Local Download (earthaccess.download):

  • Runtime: ~10 minutes

  • Reliability: Highly reliable

  • Memory usage: Lower (can filter at HDF5 level)

  • Error handling: Straightforward

  • Reusability: Process same data multiple ways without re-download

🔍 WHY THE DOWNLOAD APPROACH WORKS BETTER

  1. Network vs Storage Trade-off: Modern SSDs can read at 3-7 GB/s, while HTTP downloads typically max out at 100-500 MB/s. Once downloaded, local processing is much faster.

  2. Failure Recovery: Network timeouts require full restart with streaming. With local files, you only need to re-download failed files.

  3. HDF5 Chunk Alignment: When streaming, you often need to download entire chunks even if you only need filtered subsets. Local access allows more efficient partial reads.

  4. Multiprocessing: Parallel processing works reliably with local files but can be problematic with remote streams due to connection limits.

🎯 WHEN TO USE EACH APPROACH

Use earthaccess.open() when:

  • Quick exploratory analysis

  • Small datasets or specific file subsets

  • Cloud computing with good network connectivity

  • One-time processing workflows

Use earthaccess.download() when:

  • Large datasets

  • Production workflows requiring reliability

  • Iterative analysis on the same data

  • Complex processing requiring multiprocessing

  • Limited or unreliable internet connectivity

The STAC discovery workflow remains the same regardless of processing approach, which makes earthaccess particularly nice to work with.
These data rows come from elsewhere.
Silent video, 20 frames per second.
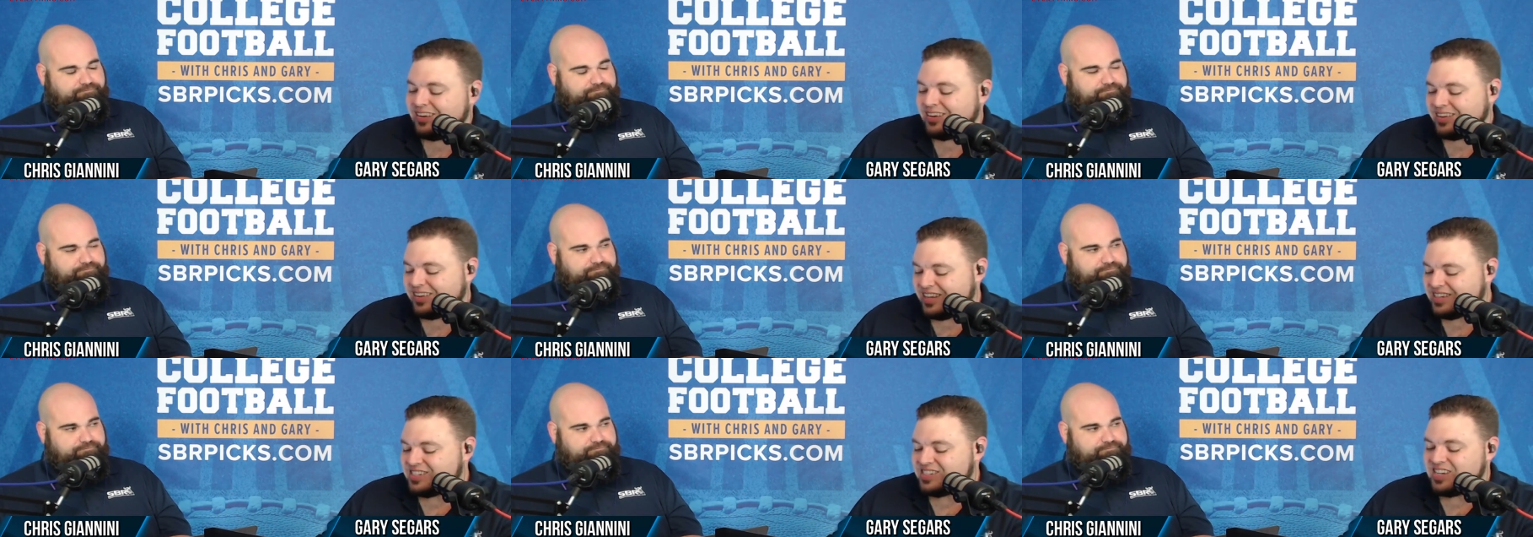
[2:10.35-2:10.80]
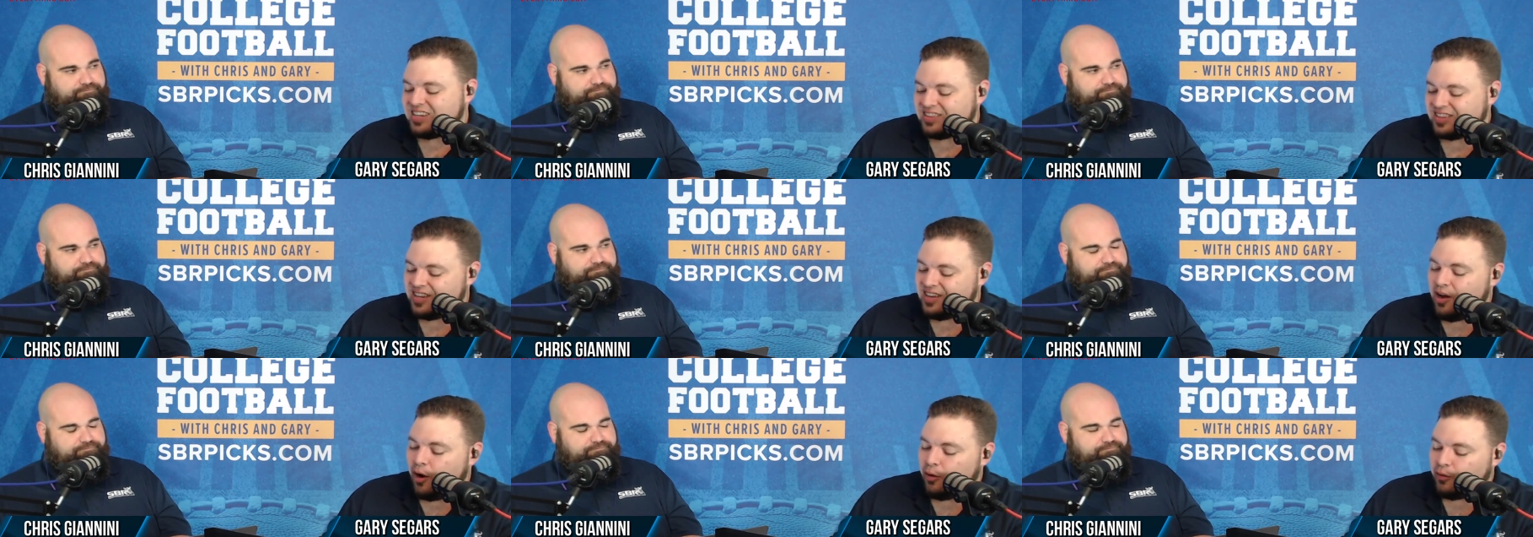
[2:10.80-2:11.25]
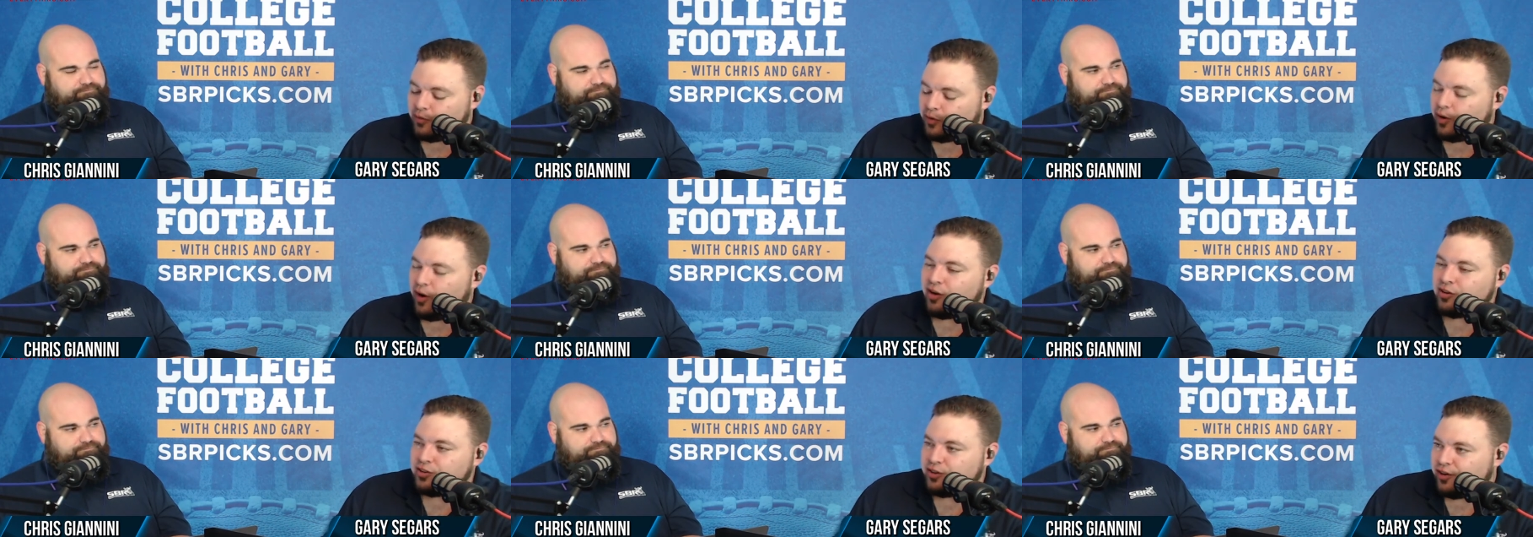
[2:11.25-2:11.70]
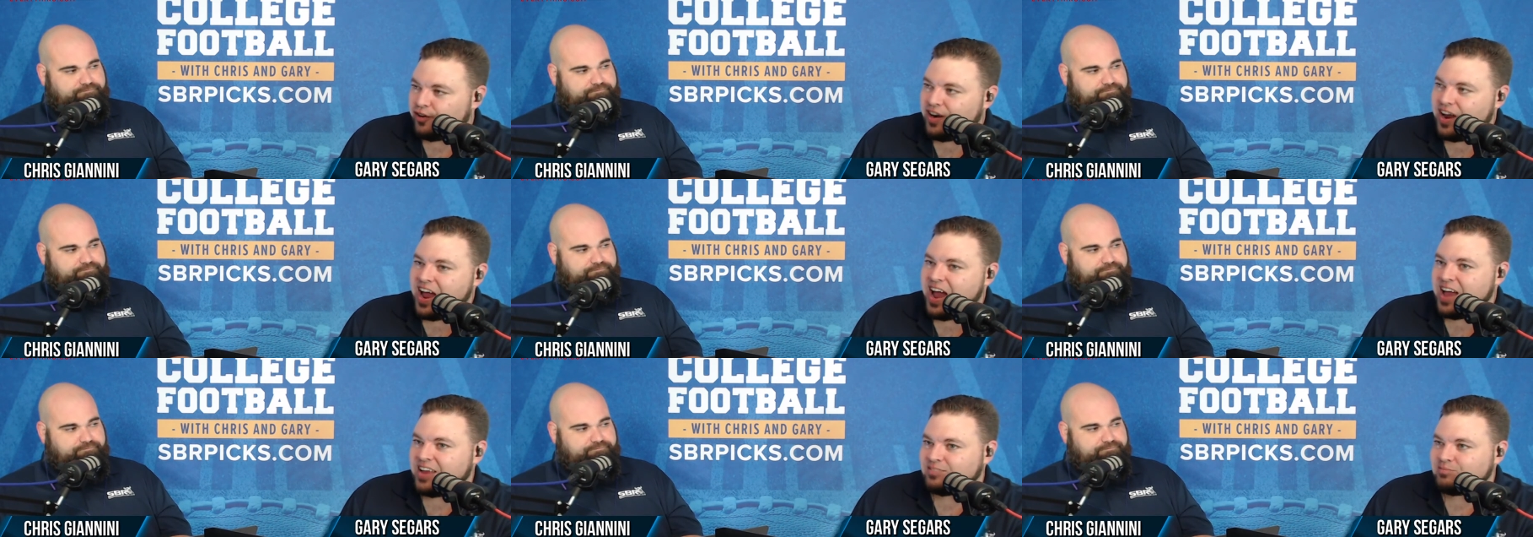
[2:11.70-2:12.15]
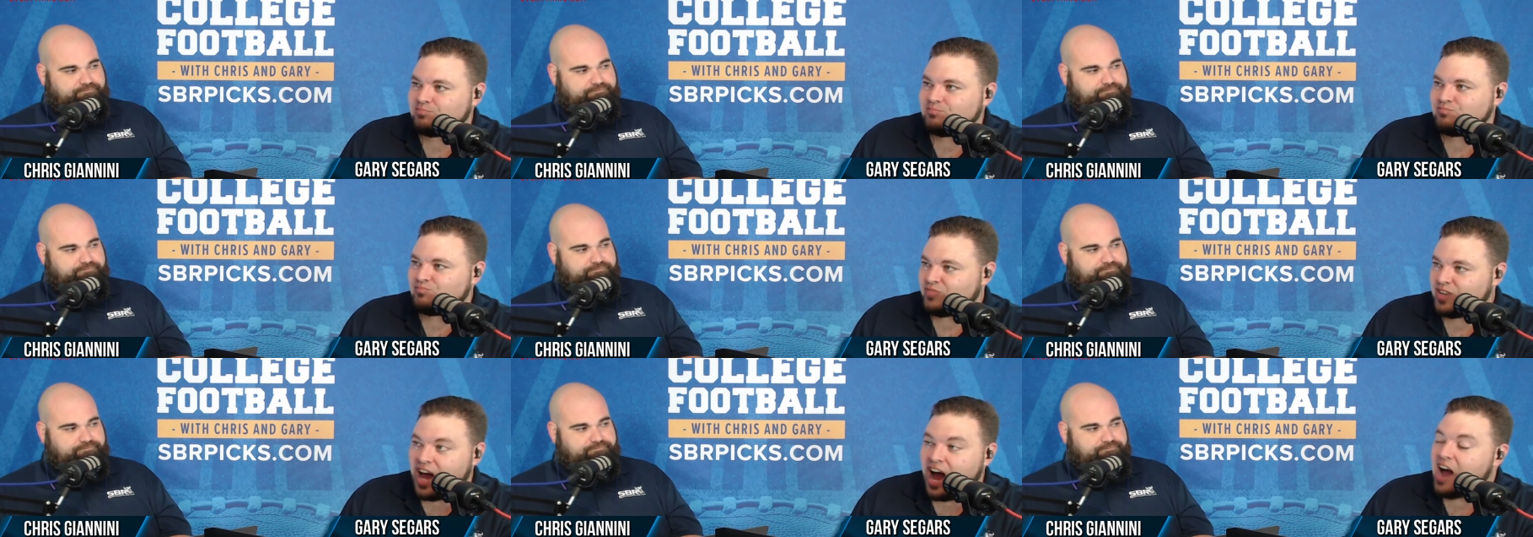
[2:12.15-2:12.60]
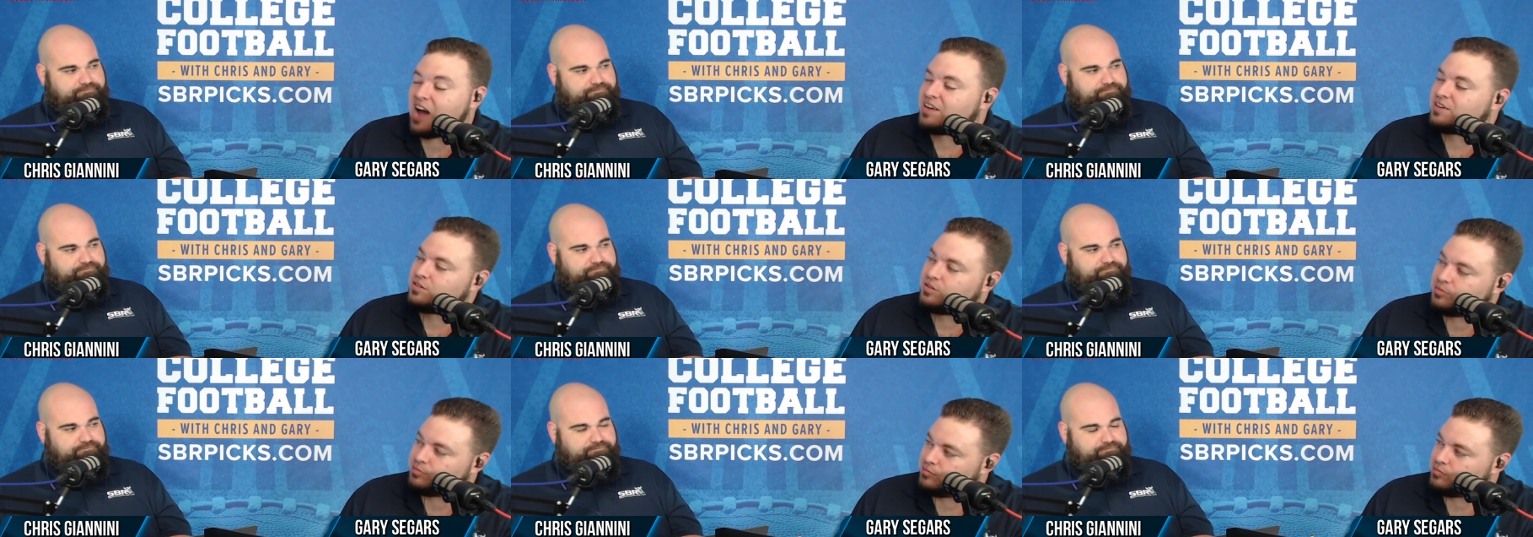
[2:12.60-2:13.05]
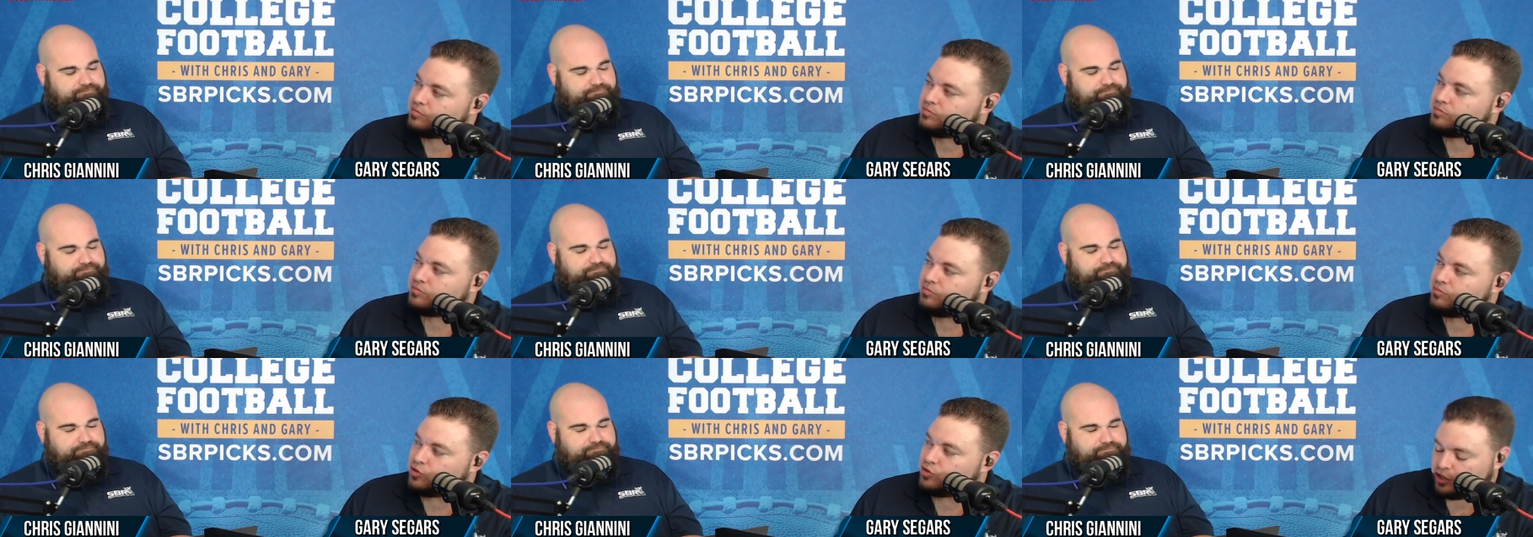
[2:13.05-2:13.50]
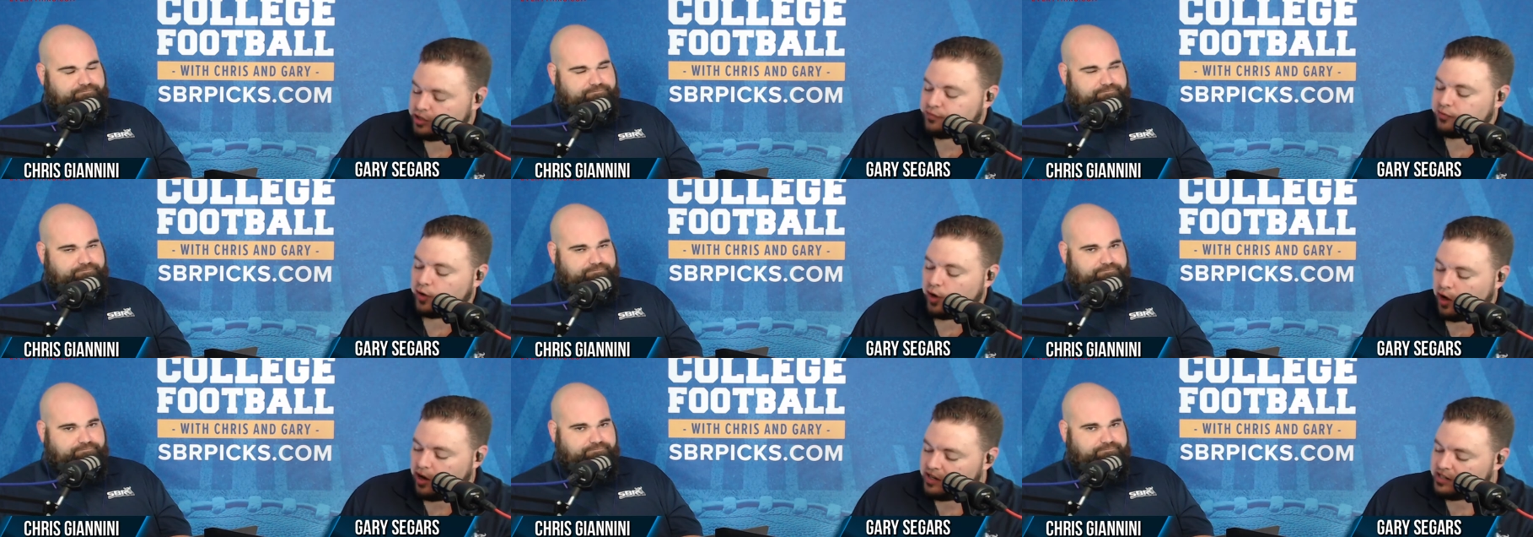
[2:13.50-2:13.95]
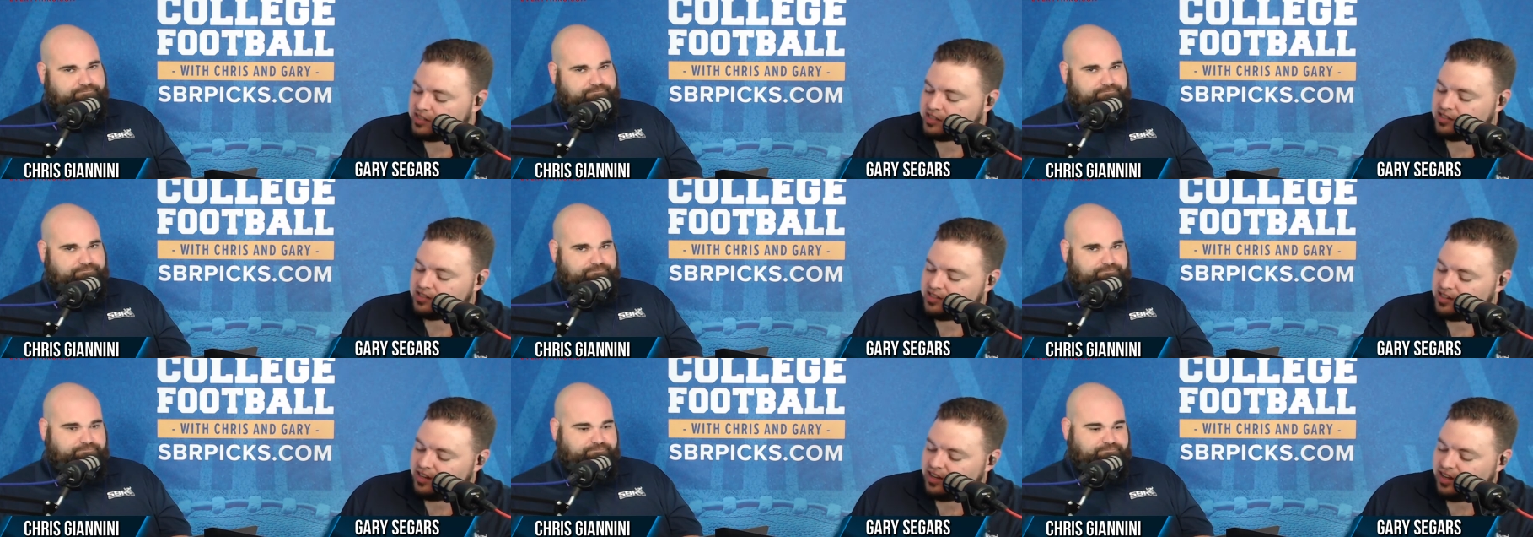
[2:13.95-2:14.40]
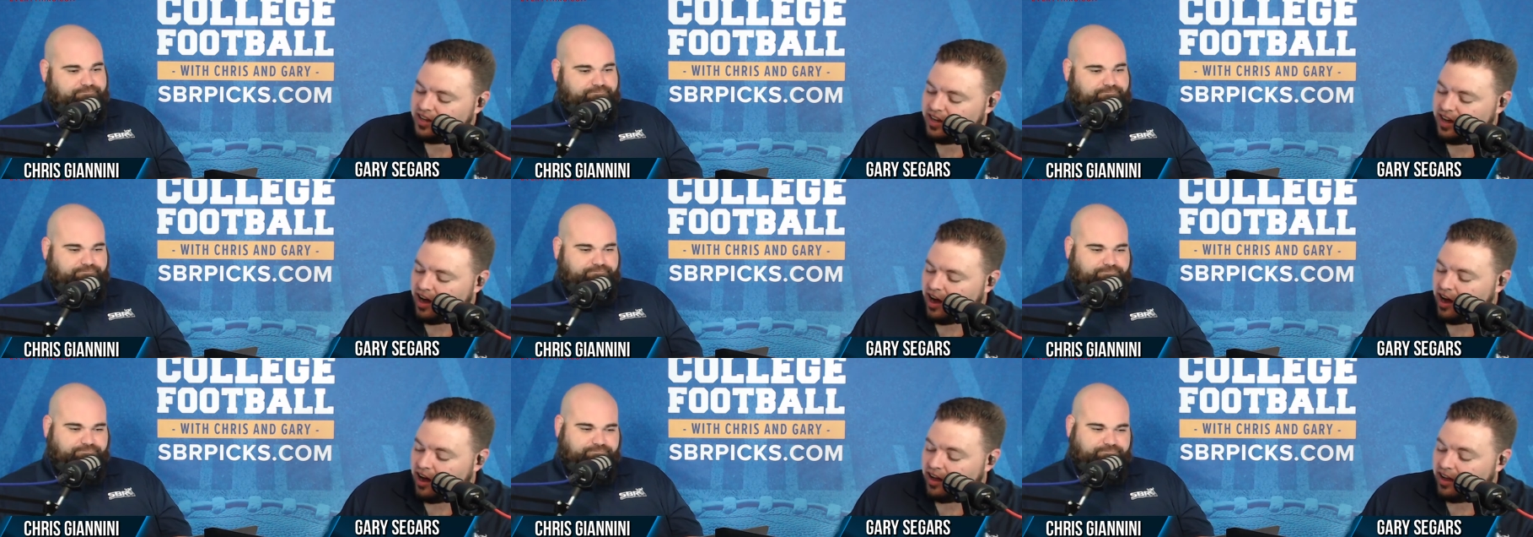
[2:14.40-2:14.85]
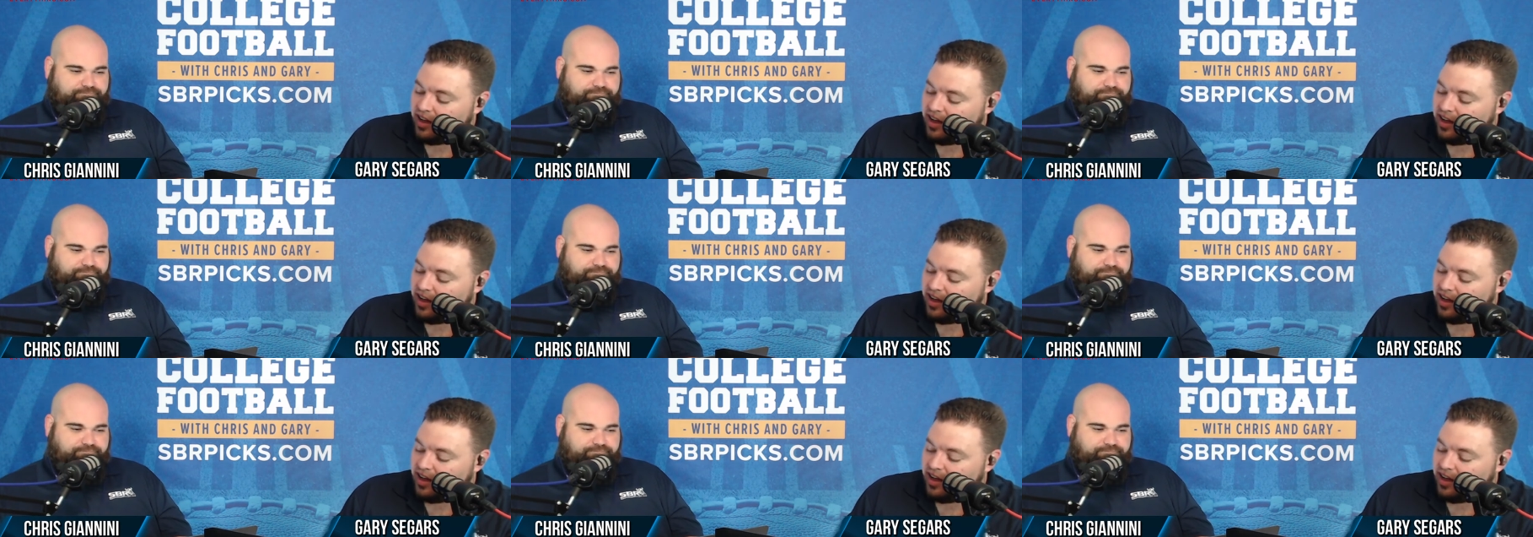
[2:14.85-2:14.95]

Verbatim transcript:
Speaker 1: Let's set the over under at nine, just for us. Uh,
You can easily switch between strategies depending on your specific use case.

For anyone working with NASA Earth science data, I'd recommend benchmarking both approaches with your specific datasets and network conditions. The "optimal" choice often depends more on your infrastructure and workflow requirements than the theoretical efficiency of the approach.